Journalism and generative AI differ in one big way: auditability
Smart Data Initiative Blog | 29 January 2023
You probably recently encountered some headlines related to the news that CNET was using generative AI tools to create articles — and the tension, questioning, backlash that followed (this great article from The Verge can be your guide into this story).
I haven’t dug into the angles of how much was known about this project, how long, etc. — I refer you to the article in The Verge — but the reality is that there are really three big areas of tension in this story:
One has to do with disclaimers.
One has to do with whether AI-generated stories have the potential to further reconfigure the economics of newsrooms — ie, will there be fewer journalists if more content is created by AI.
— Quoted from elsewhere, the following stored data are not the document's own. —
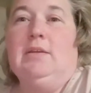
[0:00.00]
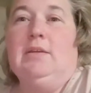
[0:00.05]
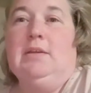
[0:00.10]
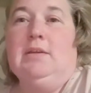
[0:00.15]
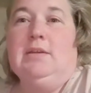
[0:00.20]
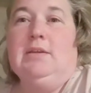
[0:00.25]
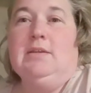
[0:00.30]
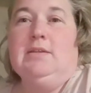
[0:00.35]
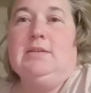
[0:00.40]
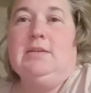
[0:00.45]

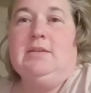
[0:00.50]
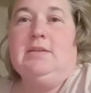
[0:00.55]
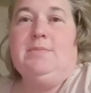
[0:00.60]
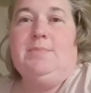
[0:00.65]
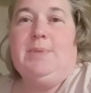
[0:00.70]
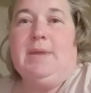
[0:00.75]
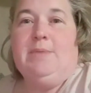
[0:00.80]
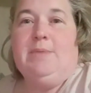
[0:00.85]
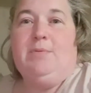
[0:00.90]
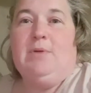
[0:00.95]
Seen
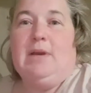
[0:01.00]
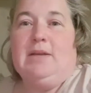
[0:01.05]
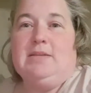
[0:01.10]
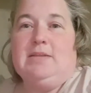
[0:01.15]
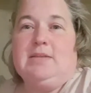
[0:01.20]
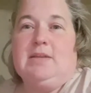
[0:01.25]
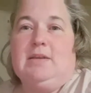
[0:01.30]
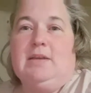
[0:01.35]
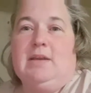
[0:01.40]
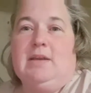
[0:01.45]
people asking
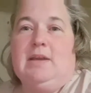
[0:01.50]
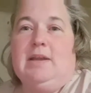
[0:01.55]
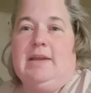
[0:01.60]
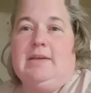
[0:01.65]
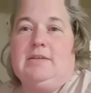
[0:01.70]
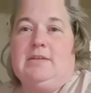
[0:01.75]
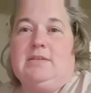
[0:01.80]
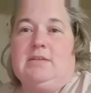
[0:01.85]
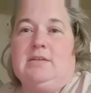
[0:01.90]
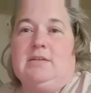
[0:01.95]
Alexa
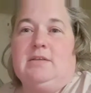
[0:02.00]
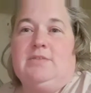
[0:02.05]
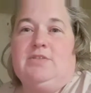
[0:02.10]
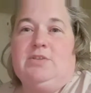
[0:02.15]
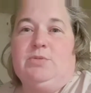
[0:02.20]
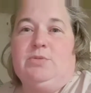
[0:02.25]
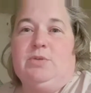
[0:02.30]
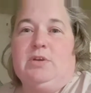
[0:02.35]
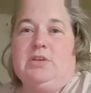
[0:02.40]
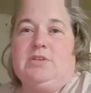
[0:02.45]
if she works
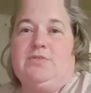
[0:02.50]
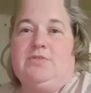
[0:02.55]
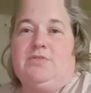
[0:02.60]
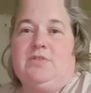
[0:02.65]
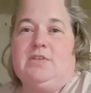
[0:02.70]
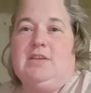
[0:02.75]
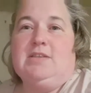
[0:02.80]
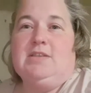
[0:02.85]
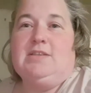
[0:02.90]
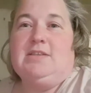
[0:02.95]
for the
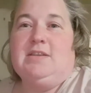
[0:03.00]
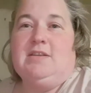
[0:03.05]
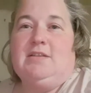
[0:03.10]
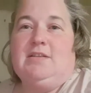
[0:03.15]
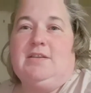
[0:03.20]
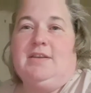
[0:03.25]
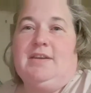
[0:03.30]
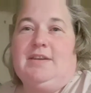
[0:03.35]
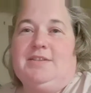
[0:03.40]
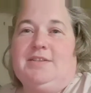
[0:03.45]

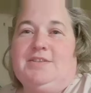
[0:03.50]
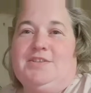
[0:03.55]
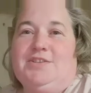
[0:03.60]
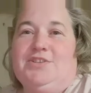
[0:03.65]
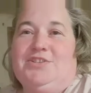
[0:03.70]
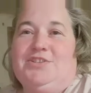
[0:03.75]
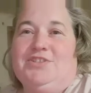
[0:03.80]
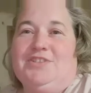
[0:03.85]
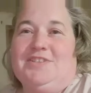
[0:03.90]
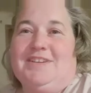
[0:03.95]
CIA and she
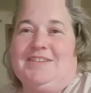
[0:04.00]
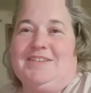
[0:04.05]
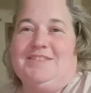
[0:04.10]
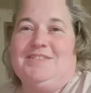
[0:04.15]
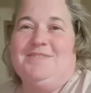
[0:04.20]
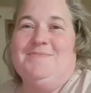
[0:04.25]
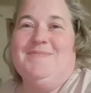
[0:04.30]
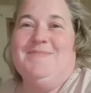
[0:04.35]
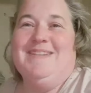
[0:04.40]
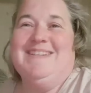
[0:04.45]
shut down
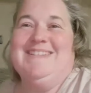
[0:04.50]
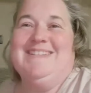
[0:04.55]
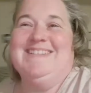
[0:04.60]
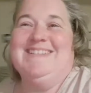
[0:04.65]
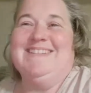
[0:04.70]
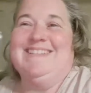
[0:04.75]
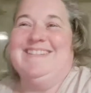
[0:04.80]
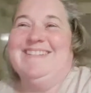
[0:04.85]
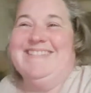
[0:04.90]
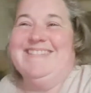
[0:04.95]

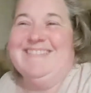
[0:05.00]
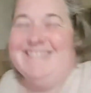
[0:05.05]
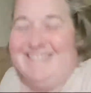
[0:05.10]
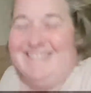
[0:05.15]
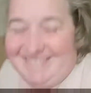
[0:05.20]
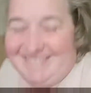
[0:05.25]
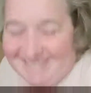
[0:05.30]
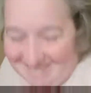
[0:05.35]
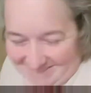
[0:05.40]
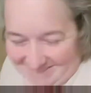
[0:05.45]
immediately.
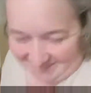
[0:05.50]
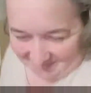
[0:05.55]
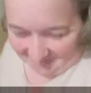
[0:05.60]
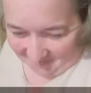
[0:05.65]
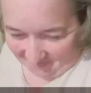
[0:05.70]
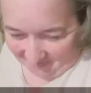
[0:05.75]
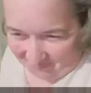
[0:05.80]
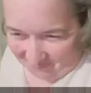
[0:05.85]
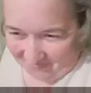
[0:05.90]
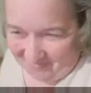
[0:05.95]

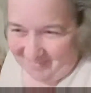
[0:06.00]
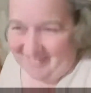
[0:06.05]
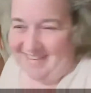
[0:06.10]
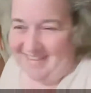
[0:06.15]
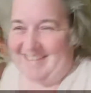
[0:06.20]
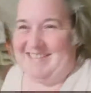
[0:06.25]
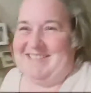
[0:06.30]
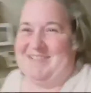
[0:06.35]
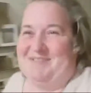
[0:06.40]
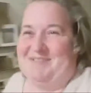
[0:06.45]
That's
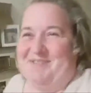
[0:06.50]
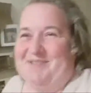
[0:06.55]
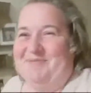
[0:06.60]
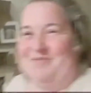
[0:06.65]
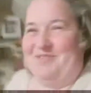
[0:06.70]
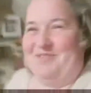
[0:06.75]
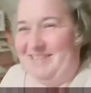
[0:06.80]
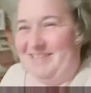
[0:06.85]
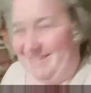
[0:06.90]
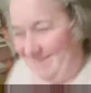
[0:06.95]
quite
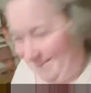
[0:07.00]
funny.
One has to do with the quality of the content being created.
The first issue — disclaimers — isn’t particularly the purview of the Smart Data Initiative. Essentially, it’s pretty analogous to, for example, how newsrooms wanted to address native advertising that may be running in close proximity with traditional (non-sponsored) editorial content and with a look and feel close, if not entirely similar to, traditional editorial content.
2. AI tools vs human journalists
The second issue — would AI tools replace journalists? — is closer to our interests here.
Wherever there is automation, there is likely a reconfiguration of what roles humans take. This is true for every manner of technical and technological advances. There are no longer folks who are paid to light up street lamps. AI-driven content generation tools ask the same kind of questions as other parts of our business where robots and humans already collaborate.
For example, we might use personalisation algorithms to create curated feeds rather than human newsroom personel to build such feeds. In the same way, AI-created content may mean human journalists do different works (where AI can’t do the job as well as we do).
3. Content quality
Now, the third issue — the quality of the content being created — this one is new and different.
One of the core value propositions of journalism is sourcing. Journalists, of course, report and record the source of the information they uncover. Even when they don’t name these sources (either deliberately or because they deem this level of detail to not materially add to the story), they are in fact able to explain how they acquired the various elements that make up the article they wrote.
A piece of journalism is, in other words, auditable. It is the possibility of an audit that, in itself, justifies the trust you may put in it. I am not asking for the journalist’s notes, but I could.
Meanwhile, the work of current generative AI is essentially not auditable. Only if I ask ChatGPT for something where I have some measure of pre-existing expertise am I able to make an estimation of the quality of ChatGPT’s output. If I asked ChatGPT about the content of Prince Harry’s book but hadn’t usefully wasted 20 minutes watching a fierce YouTube takedown, ChatGPT could tell me that the book is all about Prince Harry’s love of crochet and, well, I guess I don’t really know any better so why not.
In a very insightful and clear way, the excellent folks at Data & Society have gone over the three broad methods (first-, second- and third-party audits) that can be used to audit algorithms. But as you’ll see, these three methods each have their own blindspots.
And, in the case of large language models like GPT3 (on which ChatGPT is built), the issue is that the AI’s “understanding” of language (that is to say, its model) is purely statistical. ChatGPT understands your question because it has encountered so many other words so many times that it has a statistical understanding of that sequence of letters and proposes an answer (the text it generates) based on the matching rules.